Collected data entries
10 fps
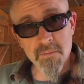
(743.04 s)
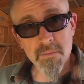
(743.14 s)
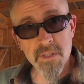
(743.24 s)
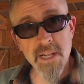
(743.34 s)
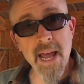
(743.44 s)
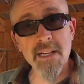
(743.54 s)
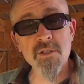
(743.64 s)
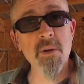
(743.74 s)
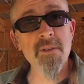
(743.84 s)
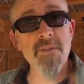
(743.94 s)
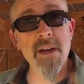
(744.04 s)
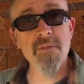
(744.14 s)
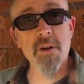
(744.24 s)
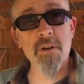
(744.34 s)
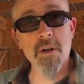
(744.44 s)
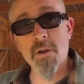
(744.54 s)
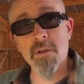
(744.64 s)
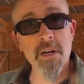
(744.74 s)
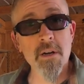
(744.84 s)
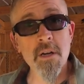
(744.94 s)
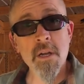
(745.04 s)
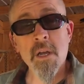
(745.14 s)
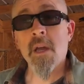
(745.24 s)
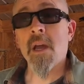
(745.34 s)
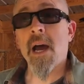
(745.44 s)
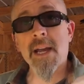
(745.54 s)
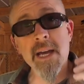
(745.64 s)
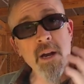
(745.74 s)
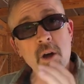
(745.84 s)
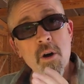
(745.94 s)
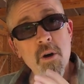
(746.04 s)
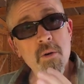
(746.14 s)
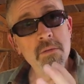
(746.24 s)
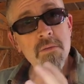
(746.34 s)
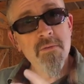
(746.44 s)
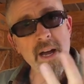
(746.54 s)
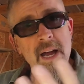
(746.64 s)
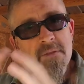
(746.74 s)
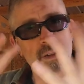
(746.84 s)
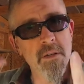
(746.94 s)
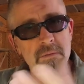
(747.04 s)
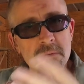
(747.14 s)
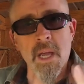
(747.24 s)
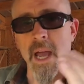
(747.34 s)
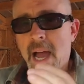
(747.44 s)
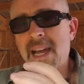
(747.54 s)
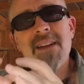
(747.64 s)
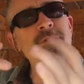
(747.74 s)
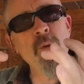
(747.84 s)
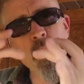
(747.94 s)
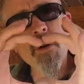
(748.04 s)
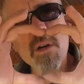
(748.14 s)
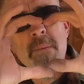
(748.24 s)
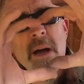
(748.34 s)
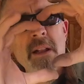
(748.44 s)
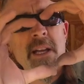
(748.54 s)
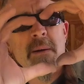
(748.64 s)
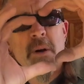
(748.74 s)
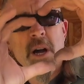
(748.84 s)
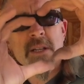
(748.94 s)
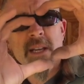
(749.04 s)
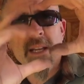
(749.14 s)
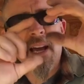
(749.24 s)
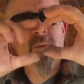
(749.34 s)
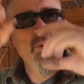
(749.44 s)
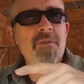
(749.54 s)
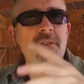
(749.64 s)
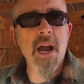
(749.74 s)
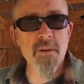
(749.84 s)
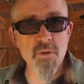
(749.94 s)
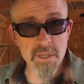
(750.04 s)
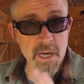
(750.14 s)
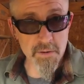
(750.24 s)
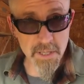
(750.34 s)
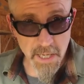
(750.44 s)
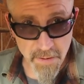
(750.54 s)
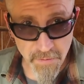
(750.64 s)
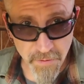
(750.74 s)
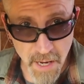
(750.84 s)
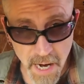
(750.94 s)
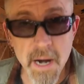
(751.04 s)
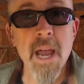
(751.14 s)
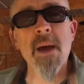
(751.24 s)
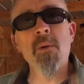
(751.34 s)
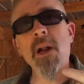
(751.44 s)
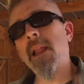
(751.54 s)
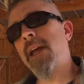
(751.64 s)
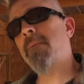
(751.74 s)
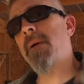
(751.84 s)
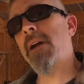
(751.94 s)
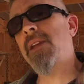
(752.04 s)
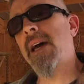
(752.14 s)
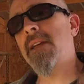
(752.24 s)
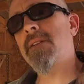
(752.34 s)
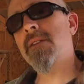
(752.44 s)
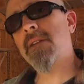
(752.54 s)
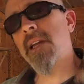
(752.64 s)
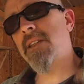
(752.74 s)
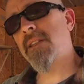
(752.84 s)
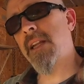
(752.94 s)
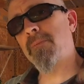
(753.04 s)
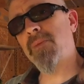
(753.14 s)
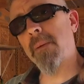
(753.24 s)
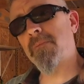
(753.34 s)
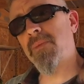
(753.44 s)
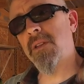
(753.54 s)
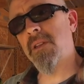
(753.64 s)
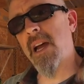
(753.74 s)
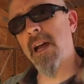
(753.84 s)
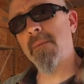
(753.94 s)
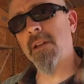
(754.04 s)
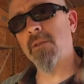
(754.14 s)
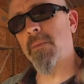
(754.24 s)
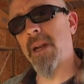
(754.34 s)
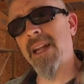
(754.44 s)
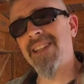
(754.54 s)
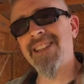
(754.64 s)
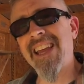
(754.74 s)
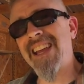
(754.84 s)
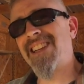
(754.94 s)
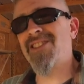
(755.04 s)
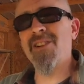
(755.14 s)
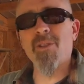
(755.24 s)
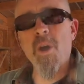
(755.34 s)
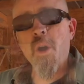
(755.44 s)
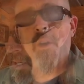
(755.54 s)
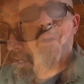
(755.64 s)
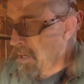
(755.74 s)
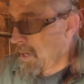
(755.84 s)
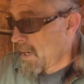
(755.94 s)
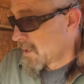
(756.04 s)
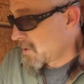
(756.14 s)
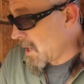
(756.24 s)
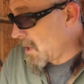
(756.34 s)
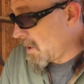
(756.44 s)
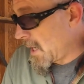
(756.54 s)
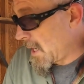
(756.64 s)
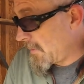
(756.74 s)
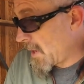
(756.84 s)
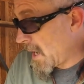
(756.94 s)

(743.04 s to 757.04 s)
static 25-yarder earlier. I got all 5, I got 4 about like a box like that and 1 flyer. Of course, I always got to have a flyer. And what I like about that is I stepped up the timing a little bit. I didn't take so long. So the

- Instructions to follow -
Would you return all the data exactly as given, minus the pictures?

- Result -
10 fps
(743.04 s)
(743.14 s)
(743.24 s)
(743.34 s)
(743.44 s)
(743.54 s)
(743.64 s)
(743.74 s)
(743.84 s)
(743.94 s)
(744.04 s)
(744.14 s)
(744.24 s)
(744.34 s)
(744.44 s)
(744.54 s)
(744.64 s)
(744.74 s)
(744.84 s)
(744.94 s)
(745.04 s)
(745.14 s)
(745.24 s)
(745.34 s)
(745.44 s)
(745.54 s)
(745.64 s)
(745.74 s)
(745.84 s)
(745.94 s)
(746.04 s)
(746.14 s)
(746.24 s)
(746.34 s)
(746.44 s)
(746.54 s)
(746.64 s)
(746.74 s)
(746.84 s)
(746.94 s)
(747.04 s)
(747.14 s)
(747.24 s)
(747.34 s)
(747.44 s)
(747.54 s)
(747.64 s)
(747.74 s)
(747.84 s)
(747.94 s)
(748.04 s)
(748.14 s)
(748.24 s)
(748.34 s)
(748.44 s)
(748.54 s)
(748.64 s)
(748.74 s)
(748.84 s)
(748.94 s)
(749.04 s)
(749.14 s)
(749.24 s)
(749.34 s)
(749.44 s)
(749.54 s)
(749.64 s)
(749.74 s)
(749.84 s)
(749.94 s)
(750.04 s)
(750.14 s)
(750.24 s)
(750.34 s)
(750.44 s)
(750.54 s)
(750.64 s)
(750.74 s)
(750.84 s)
(750.94 s)
(751.04 s)
(751.14 s)
(751.24 s)
(751.34 s)
(751.44 s)
(751.54 s)
(751.64 s)
(751.74 s)
(751.84 s)
(751.94 s)
(752.04 s)
(752.14 s)
(752.24 s)
(752.34 s)
(752.44 s)
(752.54 s)
(752.64 s)
(752.74 s)
(752.84 s)
(752.94 s)
(753.04 s)
(753.14 s)
(753.24 s)
(753.34 s)
(753.44 s)
(753.54 s)
(753.64 s)
(753.74 s)
(753.84 s)
(753.94 s)
(754.04 s)
(754.14 s)
(754.24 s)
(754.34 s)
(754.44 s)
(754.54 s)
(754.64 s)
(754.74 s)
(754.84 s)
(754.94 s)
(755.04 s)
(755.14 s)
(755.24 s)
(755.34 s)
(755.44 s)
(755.54 s)
(755.64 s)
(755.74 s)
(755.84 s)
(755.94 s)
(756.04 s)
(756.14 s)
(756.24 s)
(756.34 s)
(756.44 s)
(756.54 s)
(756.64 s)
(756.74 s)
(756.84 s)
(756.94 s)

(743.04 s to 757.04 s)
static 25-yarder earlier. I got all 5, I got 4 about like a box like that and 1 flyer. Of course, I always got to have a flyer. And what I like about that is I stepped up the timing a little bit. I didn't take so long. So the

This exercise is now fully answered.